## TO DO
The required output is a verbatim transcription of the listing, pictures excluded.
** Opening DATA block **
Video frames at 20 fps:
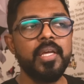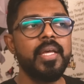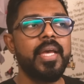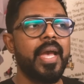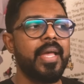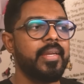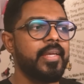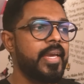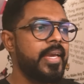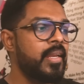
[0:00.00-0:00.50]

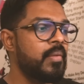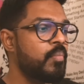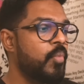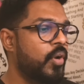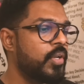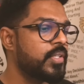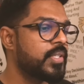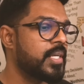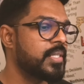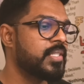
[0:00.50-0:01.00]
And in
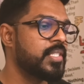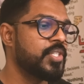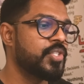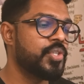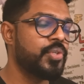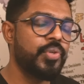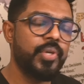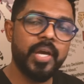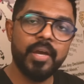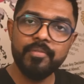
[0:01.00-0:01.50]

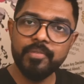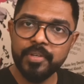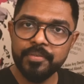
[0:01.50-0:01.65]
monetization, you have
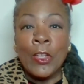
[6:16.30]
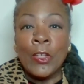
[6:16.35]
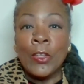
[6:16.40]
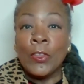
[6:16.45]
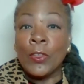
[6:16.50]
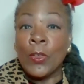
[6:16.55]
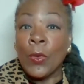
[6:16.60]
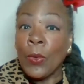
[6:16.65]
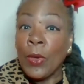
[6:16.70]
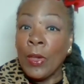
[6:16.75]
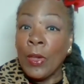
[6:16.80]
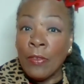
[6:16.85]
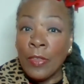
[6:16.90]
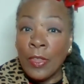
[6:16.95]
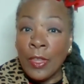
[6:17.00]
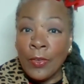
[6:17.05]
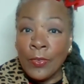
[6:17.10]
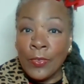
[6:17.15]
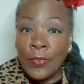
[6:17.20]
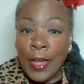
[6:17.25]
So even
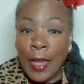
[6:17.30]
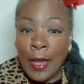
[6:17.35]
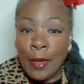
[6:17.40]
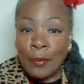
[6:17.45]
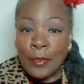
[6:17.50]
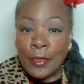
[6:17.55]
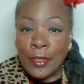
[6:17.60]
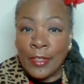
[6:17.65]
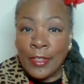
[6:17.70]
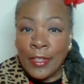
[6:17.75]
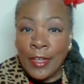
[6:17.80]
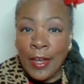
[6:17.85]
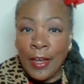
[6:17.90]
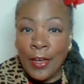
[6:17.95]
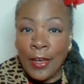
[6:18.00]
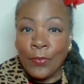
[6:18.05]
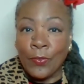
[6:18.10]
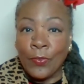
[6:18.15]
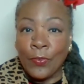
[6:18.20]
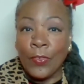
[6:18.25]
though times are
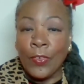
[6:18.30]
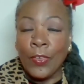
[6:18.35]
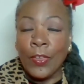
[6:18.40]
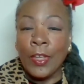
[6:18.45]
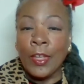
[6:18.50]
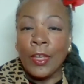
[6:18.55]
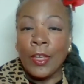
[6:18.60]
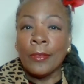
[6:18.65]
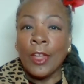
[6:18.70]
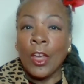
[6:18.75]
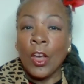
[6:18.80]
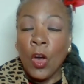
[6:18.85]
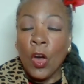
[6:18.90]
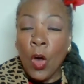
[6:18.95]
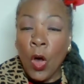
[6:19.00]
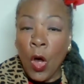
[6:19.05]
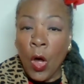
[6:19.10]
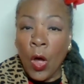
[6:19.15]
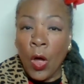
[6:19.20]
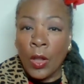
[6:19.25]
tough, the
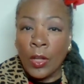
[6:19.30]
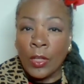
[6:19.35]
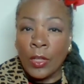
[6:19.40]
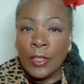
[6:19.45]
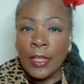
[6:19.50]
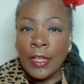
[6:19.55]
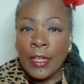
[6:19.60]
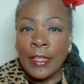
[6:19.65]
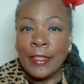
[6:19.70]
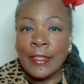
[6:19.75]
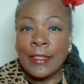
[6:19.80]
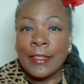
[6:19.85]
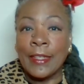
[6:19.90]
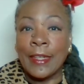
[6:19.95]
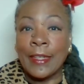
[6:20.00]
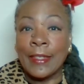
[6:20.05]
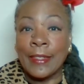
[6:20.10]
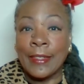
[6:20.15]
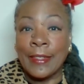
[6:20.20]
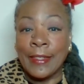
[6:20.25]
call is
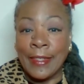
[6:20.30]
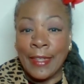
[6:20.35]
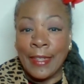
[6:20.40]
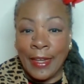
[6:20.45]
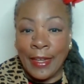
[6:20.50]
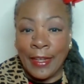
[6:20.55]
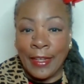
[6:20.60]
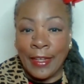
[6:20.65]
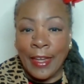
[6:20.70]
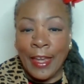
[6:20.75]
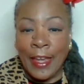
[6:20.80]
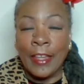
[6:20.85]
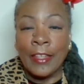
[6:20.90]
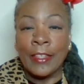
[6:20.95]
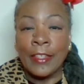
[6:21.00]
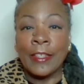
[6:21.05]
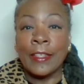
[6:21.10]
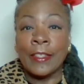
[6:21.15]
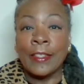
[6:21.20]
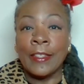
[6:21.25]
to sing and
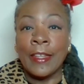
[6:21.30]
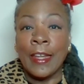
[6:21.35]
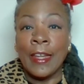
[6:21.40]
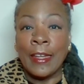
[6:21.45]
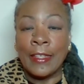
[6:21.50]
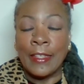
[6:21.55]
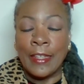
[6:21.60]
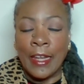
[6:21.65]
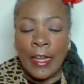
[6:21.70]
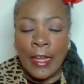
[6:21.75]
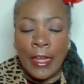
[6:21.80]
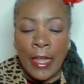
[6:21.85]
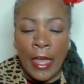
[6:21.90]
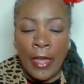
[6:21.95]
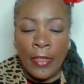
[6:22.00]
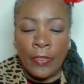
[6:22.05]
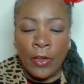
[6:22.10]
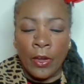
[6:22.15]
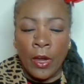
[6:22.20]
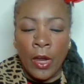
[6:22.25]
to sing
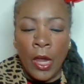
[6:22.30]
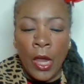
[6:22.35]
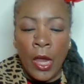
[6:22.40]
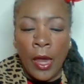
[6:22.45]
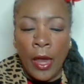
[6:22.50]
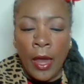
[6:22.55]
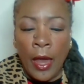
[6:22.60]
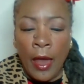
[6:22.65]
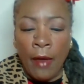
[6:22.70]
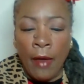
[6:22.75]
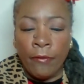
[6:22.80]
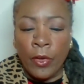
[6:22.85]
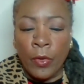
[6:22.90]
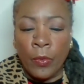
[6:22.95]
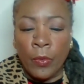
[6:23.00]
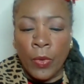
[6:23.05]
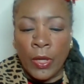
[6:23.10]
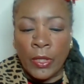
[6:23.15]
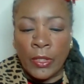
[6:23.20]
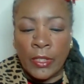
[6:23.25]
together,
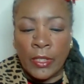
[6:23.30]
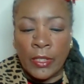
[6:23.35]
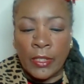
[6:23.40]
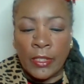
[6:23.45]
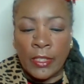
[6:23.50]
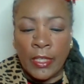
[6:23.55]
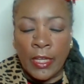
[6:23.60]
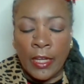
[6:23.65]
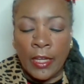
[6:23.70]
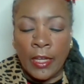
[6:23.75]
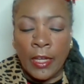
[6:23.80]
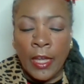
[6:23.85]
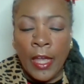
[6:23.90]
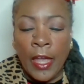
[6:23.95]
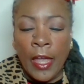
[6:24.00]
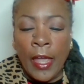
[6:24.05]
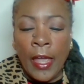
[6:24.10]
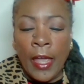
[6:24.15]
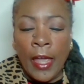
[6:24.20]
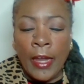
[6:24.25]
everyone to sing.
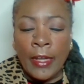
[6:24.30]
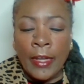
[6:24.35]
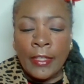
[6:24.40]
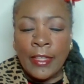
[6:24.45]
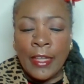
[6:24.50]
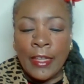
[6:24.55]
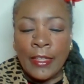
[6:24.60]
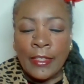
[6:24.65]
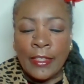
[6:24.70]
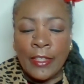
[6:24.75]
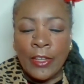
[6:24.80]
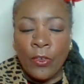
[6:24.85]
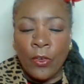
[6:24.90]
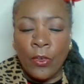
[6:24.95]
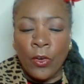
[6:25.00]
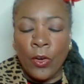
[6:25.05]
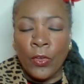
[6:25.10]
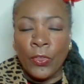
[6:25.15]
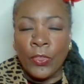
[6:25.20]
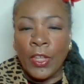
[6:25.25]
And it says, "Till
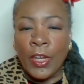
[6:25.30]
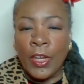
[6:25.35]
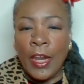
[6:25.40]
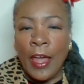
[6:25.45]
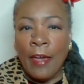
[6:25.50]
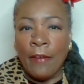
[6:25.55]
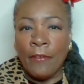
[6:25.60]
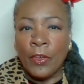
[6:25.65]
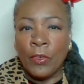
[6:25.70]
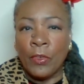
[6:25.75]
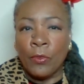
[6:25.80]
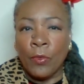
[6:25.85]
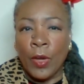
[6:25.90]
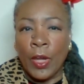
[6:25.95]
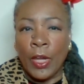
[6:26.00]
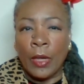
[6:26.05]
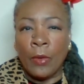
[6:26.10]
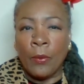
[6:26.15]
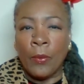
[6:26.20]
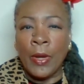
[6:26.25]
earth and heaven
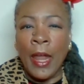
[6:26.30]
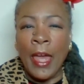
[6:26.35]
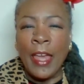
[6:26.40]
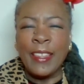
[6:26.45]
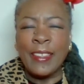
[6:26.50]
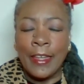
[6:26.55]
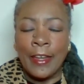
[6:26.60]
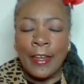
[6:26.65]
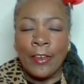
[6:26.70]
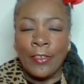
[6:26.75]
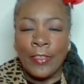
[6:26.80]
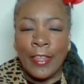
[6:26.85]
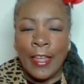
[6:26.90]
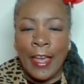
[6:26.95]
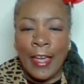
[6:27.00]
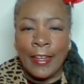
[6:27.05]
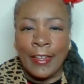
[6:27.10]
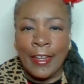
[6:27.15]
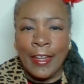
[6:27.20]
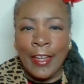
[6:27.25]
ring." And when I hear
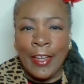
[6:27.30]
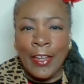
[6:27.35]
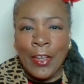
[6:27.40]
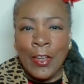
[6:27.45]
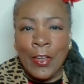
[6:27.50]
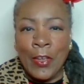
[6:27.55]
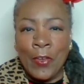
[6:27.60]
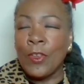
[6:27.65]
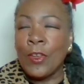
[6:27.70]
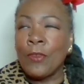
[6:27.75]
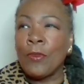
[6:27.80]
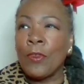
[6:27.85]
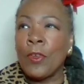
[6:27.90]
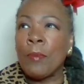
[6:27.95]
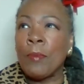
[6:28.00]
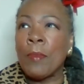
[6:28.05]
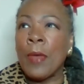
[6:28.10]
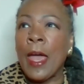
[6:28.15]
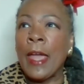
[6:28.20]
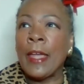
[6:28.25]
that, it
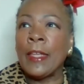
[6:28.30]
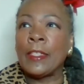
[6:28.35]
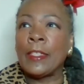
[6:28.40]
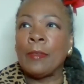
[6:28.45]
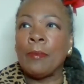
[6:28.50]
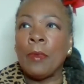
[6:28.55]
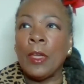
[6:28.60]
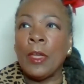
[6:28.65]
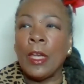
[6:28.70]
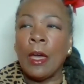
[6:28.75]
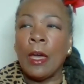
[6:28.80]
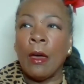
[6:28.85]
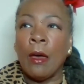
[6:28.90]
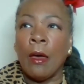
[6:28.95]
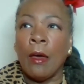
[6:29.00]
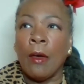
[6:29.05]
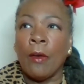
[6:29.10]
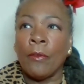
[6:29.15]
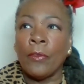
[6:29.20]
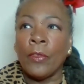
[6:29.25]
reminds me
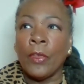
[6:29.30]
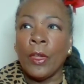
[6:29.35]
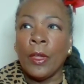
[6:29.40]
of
** Closing DATA block **
## SOLUTION
Video frames at 20 fps:
[0:00.00-0:00.50]

[0:00.50-0:01.00]
And in
[0:01.00-0:01.50]

[0:01.50-0:01.65]
monetization, you have
[6:16.30]
[6:16.35]
[6:16.40]
[6:16.45]
[6:16.50]
[6:16.55]
[6:16.60]
[6:16.65]
[6:16.70]
[6:16.75]
[6:16.80]
[6:16.85]
[6:16.90]
[6:16.95]
[6:17.00]
[6:17.05]
[6:17.10]
[6:17.15]
[6:17.20]
[6:17.25]
So even
[6:17.30]
[6:17.35]
[6:17.40]
[6:17.45]
[6:17.50]
[6:17.55]
[6:17.60]
[6:17.65]
[6:17.70]
[6:17.75]
[6:17.80]
[6:17.85]
[6:17.90]
[6:17.95]
[6:18.00]
[6:18.05]
[6:18.10]
[6:18.15]
[6:18.20]
[6:18.25]
though times are
[6:18.30]
[6:18.35]
[6:18.40]
[6:18.45]
[6:18.50]
[6:18.55]
[6:18.60]
[6:18.65]
[6:18.70]
[6:18.75]
[6:18.80]
[6:18.85]
[6:18.90]
[6:18.95]
[6:19.00]
[6:19.05]
[6:19.10]
[6:19.15]
[6:19.20]
[6:19.25]
tough, the
[6:19.30]
[6:19.35]
[6:19.40]
[6:19.45]
[6:19.50]
[6:19.55]
[6:19.60]
[6:19.65]
[6:19.70]
[6:19.75]
[6:19.80]
[6:19.85]
[6:19.90]
[6:19.95]
[6:20.00]
[6:20.05]
[6:20.10]
[6:20.15]
[6:20.20]
[6:20.25]
call is
[6:20.30]
[6:20.35]
[6:20.40]
[6:20.45]
[6:20.50]
[6:20.55]
[6:20.60]
[6:20.65]
[6:20.70]
[6:20.75]
[6:20.80]
[6:20.85]
[6:20.90]
[6:20.95]
[6:21.00]
[6:21.05]
[6:21.10]
[6:21.15]
[6:21.20]
[6:21.25]
to sing and
[6:21.30]
[6:21.35]
[6:21.40]
[6:21.45]
[6:21.50]
[6:21.55]
[6:21.60]
[6:21.65]
[6:21.70]
[6:21.75]
[6:21.80]
[6:21.85]
[6:21.90]
[6:21.95]
[6:22.00]
[6:22.05]
[6:22.10]
[6:22.15]
[6:22.20]
[6:22.25]
to sing
[6:22.30]
[6:22.35]
[6:22.40]
[6:22.45]
[6:22.50]
[6:22.55]
[6:22.60]
[6:22.65]
[6:22.70]
[6:22.75]
[6:22.80]
[6:22.85]
[6:22.90]
[6:22.95]
[6:23.00]
[6:23.05]
[6:23.10]
[6:23.15]
[6:23.20]
[6:23.25]
together,
[6:23.30]
[6:23.35]
[6:23.40]
[6:23.45]
[6:23.50]
[6:23.55]
[6:23.60]
[6:23.65]
[6:23.70]
[6:23.75]
[6:23.80]
[6:23.85]
[6:23.90]
[6:23.95]
[6:24.00]
[6:24.05]
[6:24.10]
[6:24.15]
[6:24.20]
[6:24.25]
everyone to sing.
[6:24.30]
[6:24.35]
[6:24.40]
[6:24.45]
[6:24.50]
[6:24.55]
[6:24.60]
[6:24.65]
[6:24.70]
[6:24.75]
[6:24.80]
[6:24.85]
[6:24.90]
[6:24.95]
[6:25.00]
[6:25.05]
[6:25.10]
[6:25.15]
[6:25.20]
[6:25.25]
And it says, "Till
[6:25.30]
[6:25.35]
[6:25.40]
[6:25.45]
[6:25.50]
[6:25.55]
[6:25.60]
[6:25.65]
[6:25.70]
[6:25.75]
[6:25.80]
[6:25.85]
[6:25.90]
[6:25.95]
[6:26.00]
[6:26.05]
[6:26.10]
[6:26.15]
[6:26.20]
[6:26.25]
earth and heaven
[6:26.30]
[6:26.35]
[6:26.40]
[6:26.45]
[6:26.50]
[6:26.55]
[6:26.60]
[6:26.65]
[6:26.70]
[6:26.75]
[6:26.80]
[6:26.85]
[6:26.90]
[6:26.95]
[6:27.00]
[6:27.05]
[6:27.10]
[6:27.15]
[6:27.20]
[6:27.25]
ring." And when I hear
[6:27.30]
[6:27.35]
[6:27.40]
[6:27.45]
[6:27.50]
[6:27.55]
[6:27.60]
[6:27.65]
[6:27.70]
[6:27.75]
[6:27.80]
[6:27.85]
[6:27.90]
[6:27.95]
[6:28.00]
[6:28.05]
[6:28.10]
[6:28.15]
[6:28.20]
[6:28.25]
that, it
[6:28.30]
[6:28.35]
[6:28.40]
[6:28.45]
[6:28.50]
[6:28.55]
[6:28.60]
[6:28.65]
[6:28.70]
[6:28.75]
[6:28.80]
[6:28.85]
[6:28.90]
[6:28.95]
[6:29.00]
[6:29.05]
[6:29.10]
[6:29.15]
[6:29.20]
[6:29.25]
reminds me
[6:29.30]
[6:29.35]
[6:29.40]
of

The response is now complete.